((

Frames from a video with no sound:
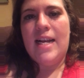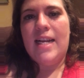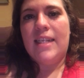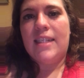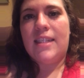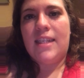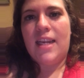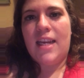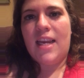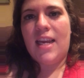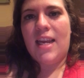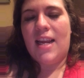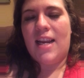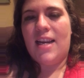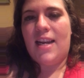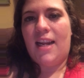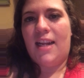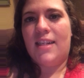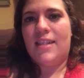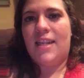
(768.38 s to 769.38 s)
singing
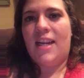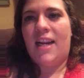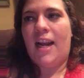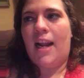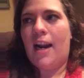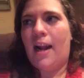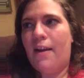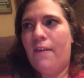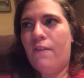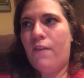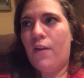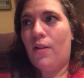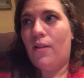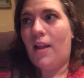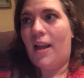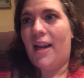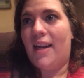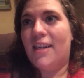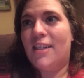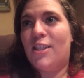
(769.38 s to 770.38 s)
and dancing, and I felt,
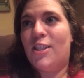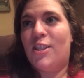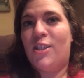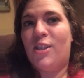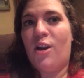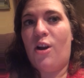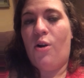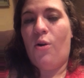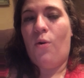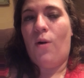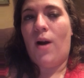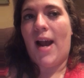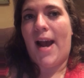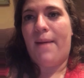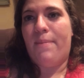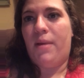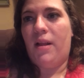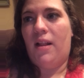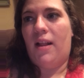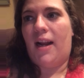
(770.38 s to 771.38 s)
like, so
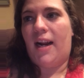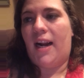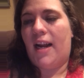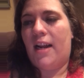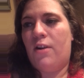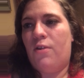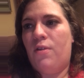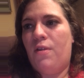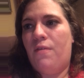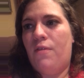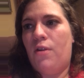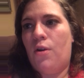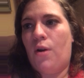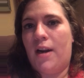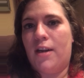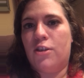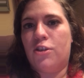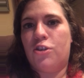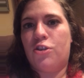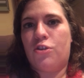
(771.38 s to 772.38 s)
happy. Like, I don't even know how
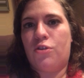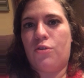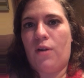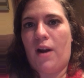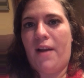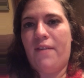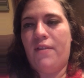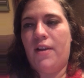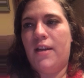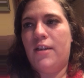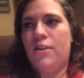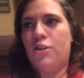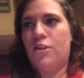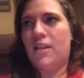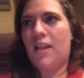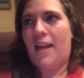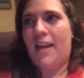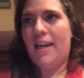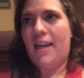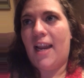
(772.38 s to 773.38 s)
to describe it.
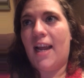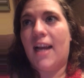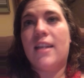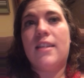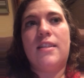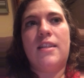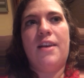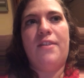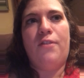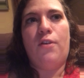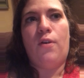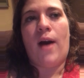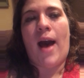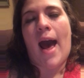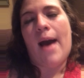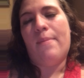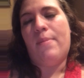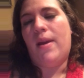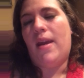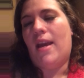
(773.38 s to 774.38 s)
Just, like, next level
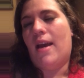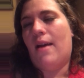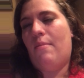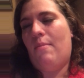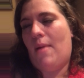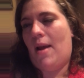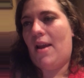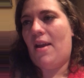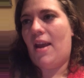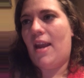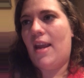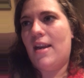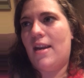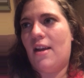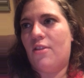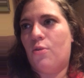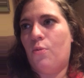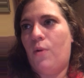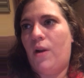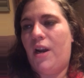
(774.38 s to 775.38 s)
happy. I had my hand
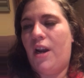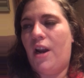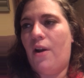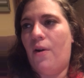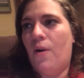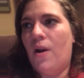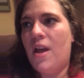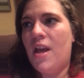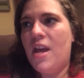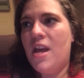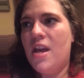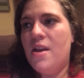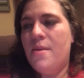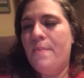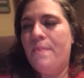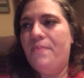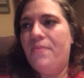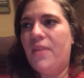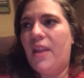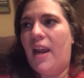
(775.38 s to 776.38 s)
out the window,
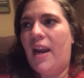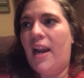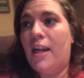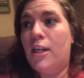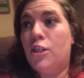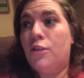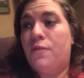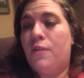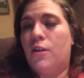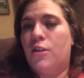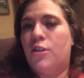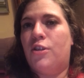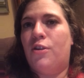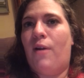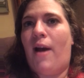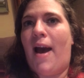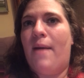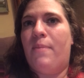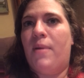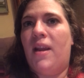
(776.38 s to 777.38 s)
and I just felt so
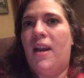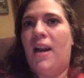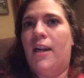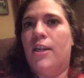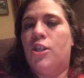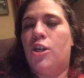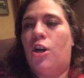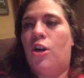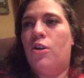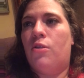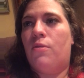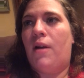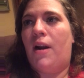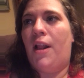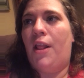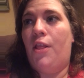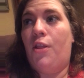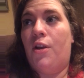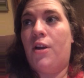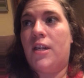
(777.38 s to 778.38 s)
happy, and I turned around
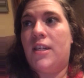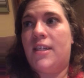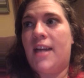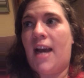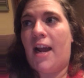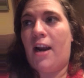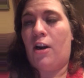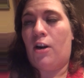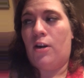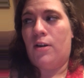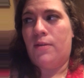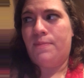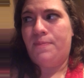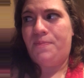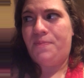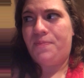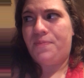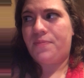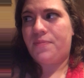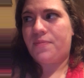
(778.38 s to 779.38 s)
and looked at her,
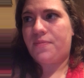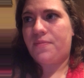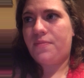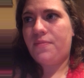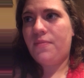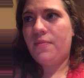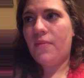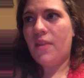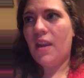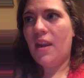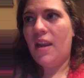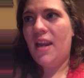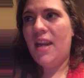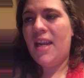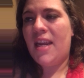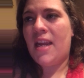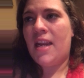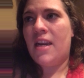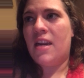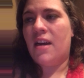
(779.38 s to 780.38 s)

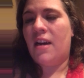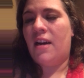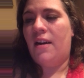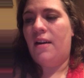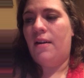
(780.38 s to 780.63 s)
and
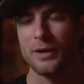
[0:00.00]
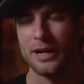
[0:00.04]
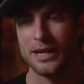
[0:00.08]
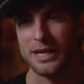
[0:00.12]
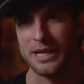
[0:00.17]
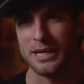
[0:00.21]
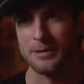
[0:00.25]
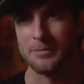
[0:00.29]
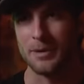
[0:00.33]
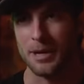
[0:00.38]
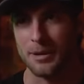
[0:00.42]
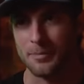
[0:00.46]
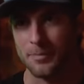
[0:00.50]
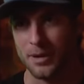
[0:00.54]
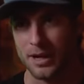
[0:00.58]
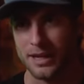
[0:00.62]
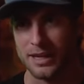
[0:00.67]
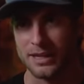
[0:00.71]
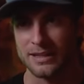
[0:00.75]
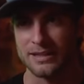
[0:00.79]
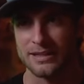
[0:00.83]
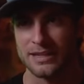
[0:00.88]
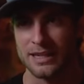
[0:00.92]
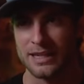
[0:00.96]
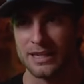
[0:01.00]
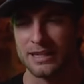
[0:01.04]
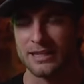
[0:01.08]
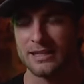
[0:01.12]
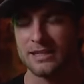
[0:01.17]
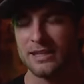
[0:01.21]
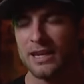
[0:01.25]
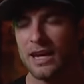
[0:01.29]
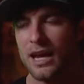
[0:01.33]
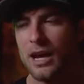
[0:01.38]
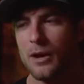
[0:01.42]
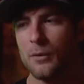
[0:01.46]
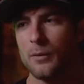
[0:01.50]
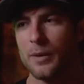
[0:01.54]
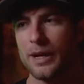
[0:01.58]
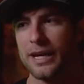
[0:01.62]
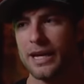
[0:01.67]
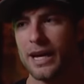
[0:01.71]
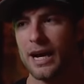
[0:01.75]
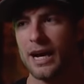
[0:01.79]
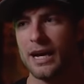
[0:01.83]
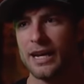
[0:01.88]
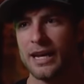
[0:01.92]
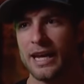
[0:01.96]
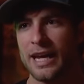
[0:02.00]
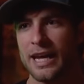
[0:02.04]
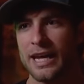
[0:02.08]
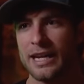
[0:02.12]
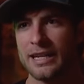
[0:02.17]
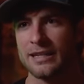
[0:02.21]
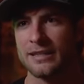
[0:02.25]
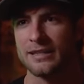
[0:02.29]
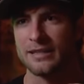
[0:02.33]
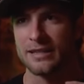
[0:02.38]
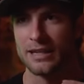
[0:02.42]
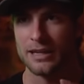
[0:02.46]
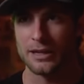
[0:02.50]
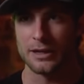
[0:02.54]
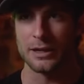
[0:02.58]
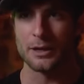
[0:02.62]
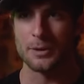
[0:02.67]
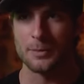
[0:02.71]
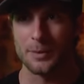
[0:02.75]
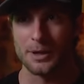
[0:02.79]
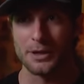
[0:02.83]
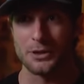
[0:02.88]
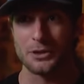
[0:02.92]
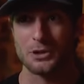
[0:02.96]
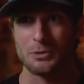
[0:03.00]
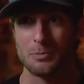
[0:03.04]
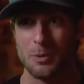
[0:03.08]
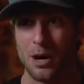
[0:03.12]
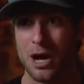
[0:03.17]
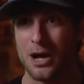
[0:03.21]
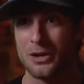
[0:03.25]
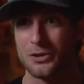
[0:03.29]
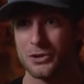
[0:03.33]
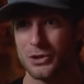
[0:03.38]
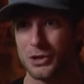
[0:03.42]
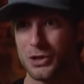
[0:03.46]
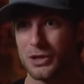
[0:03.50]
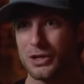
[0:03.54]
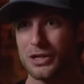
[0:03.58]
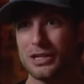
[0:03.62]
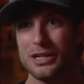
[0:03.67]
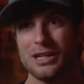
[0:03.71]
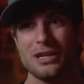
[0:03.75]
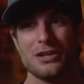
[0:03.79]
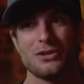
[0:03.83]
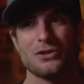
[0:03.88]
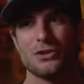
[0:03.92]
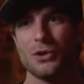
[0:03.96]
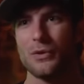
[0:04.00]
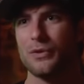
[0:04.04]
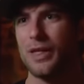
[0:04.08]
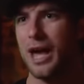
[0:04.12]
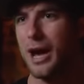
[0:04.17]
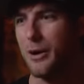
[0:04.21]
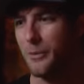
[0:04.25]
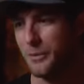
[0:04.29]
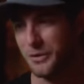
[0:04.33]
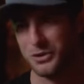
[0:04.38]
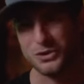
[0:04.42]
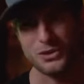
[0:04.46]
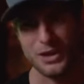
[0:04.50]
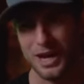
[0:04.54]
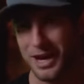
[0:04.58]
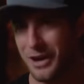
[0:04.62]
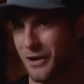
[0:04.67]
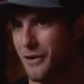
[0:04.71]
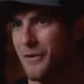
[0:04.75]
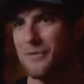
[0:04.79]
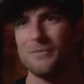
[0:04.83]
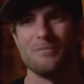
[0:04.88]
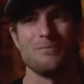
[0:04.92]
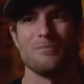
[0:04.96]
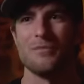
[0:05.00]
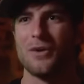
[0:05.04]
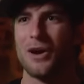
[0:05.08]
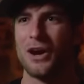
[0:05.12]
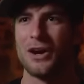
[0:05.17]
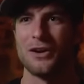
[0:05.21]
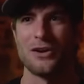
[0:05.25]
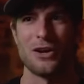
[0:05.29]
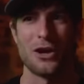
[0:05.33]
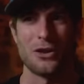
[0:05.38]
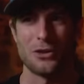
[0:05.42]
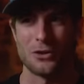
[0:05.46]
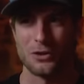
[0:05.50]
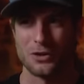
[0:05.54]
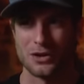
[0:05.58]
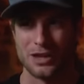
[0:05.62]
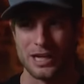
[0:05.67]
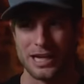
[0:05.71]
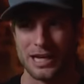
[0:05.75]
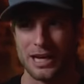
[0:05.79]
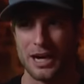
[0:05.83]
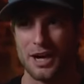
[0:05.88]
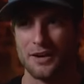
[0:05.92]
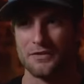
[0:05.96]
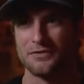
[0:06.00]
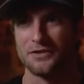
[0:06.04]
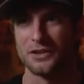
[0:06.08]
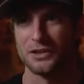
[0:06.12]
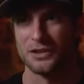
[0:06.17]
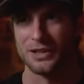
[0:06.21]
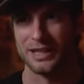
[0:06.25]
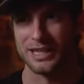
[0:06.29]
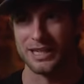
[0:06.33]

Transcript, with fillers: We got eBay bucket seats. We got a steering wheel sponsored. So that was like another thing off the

))

What you are asked to do:
Check each line of the data above for the string "with" and report only how many lines have it.

Answer area:
2